起業は高リスクか?
この本を読んで改めて考えてみた。
ダンドーのバリュー投資 ——低リスク・高リターン銘柄の発見術
この本はバリュー投資を教える本で、その骨子は帯に書かれている以下の文言があらわしている。
「コインの表なら勝ち、裏でも負けは小さい」
つまり、勝てば大きいし、負けてもそれ程のリスクがないものに投資せよということである。

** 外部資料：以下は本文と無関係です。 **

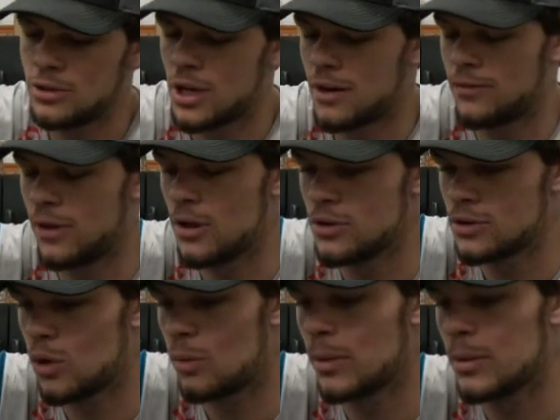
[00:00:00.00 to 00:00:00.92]
The track flow
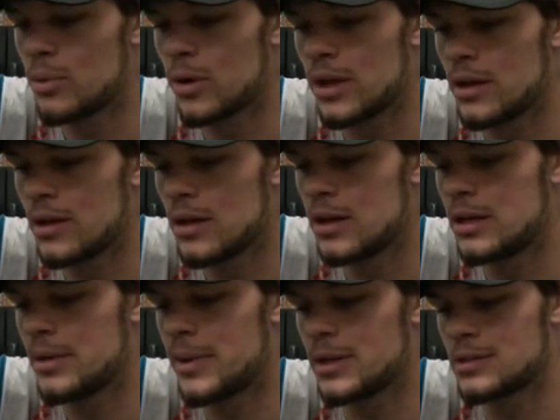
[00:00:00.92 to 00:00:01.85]
is normally pretty
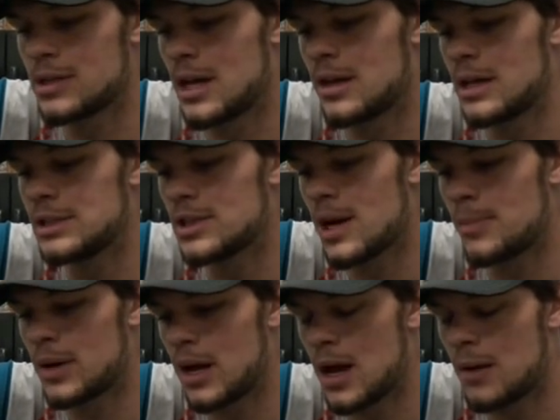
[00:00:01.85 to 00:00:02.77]
good. Depends on how they
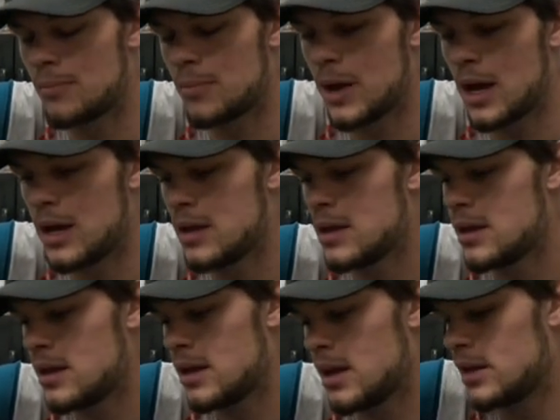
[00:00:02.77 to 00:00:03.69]
chop it up, but
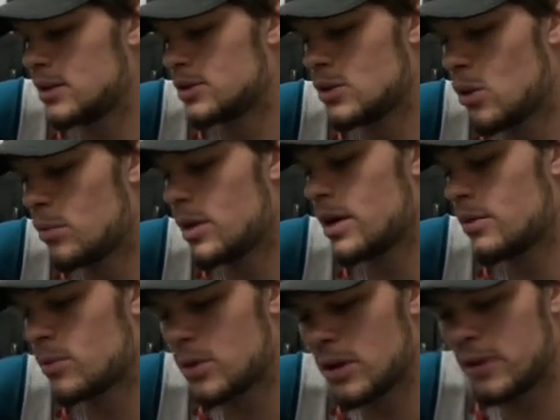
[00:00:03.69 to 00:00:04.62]
it's normally
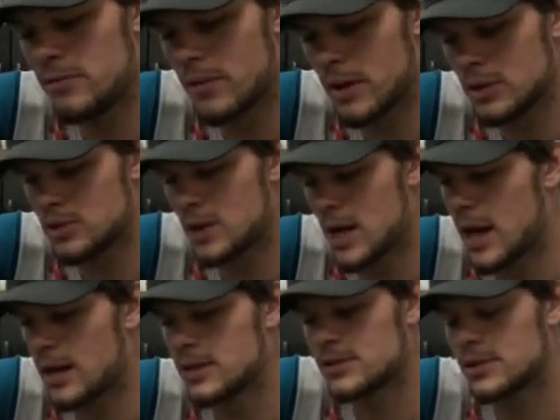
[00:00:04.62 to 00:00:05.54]
a really fun
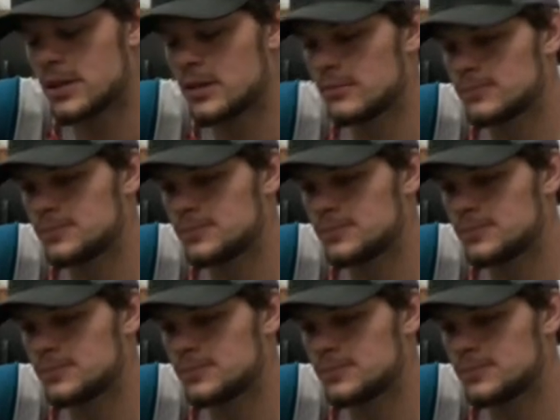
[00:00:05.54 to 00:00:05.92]
track. So.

そんなものが存在するのか?と思うかもしれないが実際に市場は完全に効率的ではないのでそういう機会は今でもたくさん存在するとのこと。
これについては僕も100%同意。
こういう投資が好きな人とそうでない人がいると思うが僕はとにかく損をするのが嫌いなので、損の確率を限定する投資手法は好みである。
僕らは高リスク・高リターン、低リスク・低リターンと教えられてきた。特に教養のある人なら尚更、そのような考えに縛られてしまっているだろう。
だから「低リスク・高リターン」、または「低リスク・中リターン」の世界が存在することが今一つ信じられないのだ。ビジネススクール出のMBAの人達は特にそうかもしれない。
思い返せば僕が起業したときはこういう判断をしていた。
米国でMBAを取ったばかりの20代で起業しなくても、魅力的な選択肢は多数あったし、実際にオファーももらっていた。起業も一つの選択肢であった。
そこで考えたのは、起業して成功すれば大きくプラス、失敗してもまだ若いMBAで市場価値もあり、起業失敗経験もプラスに働くだろうということ。起業の成功、失敗は数年程度で分かる。2,3年で失敗したら外資系のコンサルや銀行などいくらでも行けるチャンスはある。
これは「低リスク、高リターン」だと思った。起業で失敗してもそれはそれで立派だと思ったので、思い切って意思決定することができた。
一応保険としてコンサル会社には数年間の猶予をもらっていた。事情を説明したところ、失敗したらここで働けば良いと言ってくれていた。こういう点で外資系のプロフェッショナル企業は柔軟だなと思った。日本の大企業だとそういう柔軟な意思決定は個人ではできないだろう。
結果的にはまずまず上手くいったので(今のコロナは除き)、低リスク・高リターンを実現できたと思う。
唯一誤算だったのは、数年で成功・失敗が分かると思ったのが、予想よりも低空飛行で、成功もしないが失敗もしないという状況が暫く(5年以上)続いたということ。
あまり年を取ると外資系のコンサルや投資銀行や、PEファンドへの転職は難しくなるので、30台前半では一時的に迷ったことがある。
他社からの誘いもあったりした。そんな小さなビジネスを経営しているより、こっちに来ないかと誘われたこともある。
そういう誤算はありつつも、やはり自分の人生においても、低リスク・高リターンのモデルを追求できたことは良かった。
ビジネスではこれでうまく行ったが、投資においても本格的にこのモデルを試したいと思う。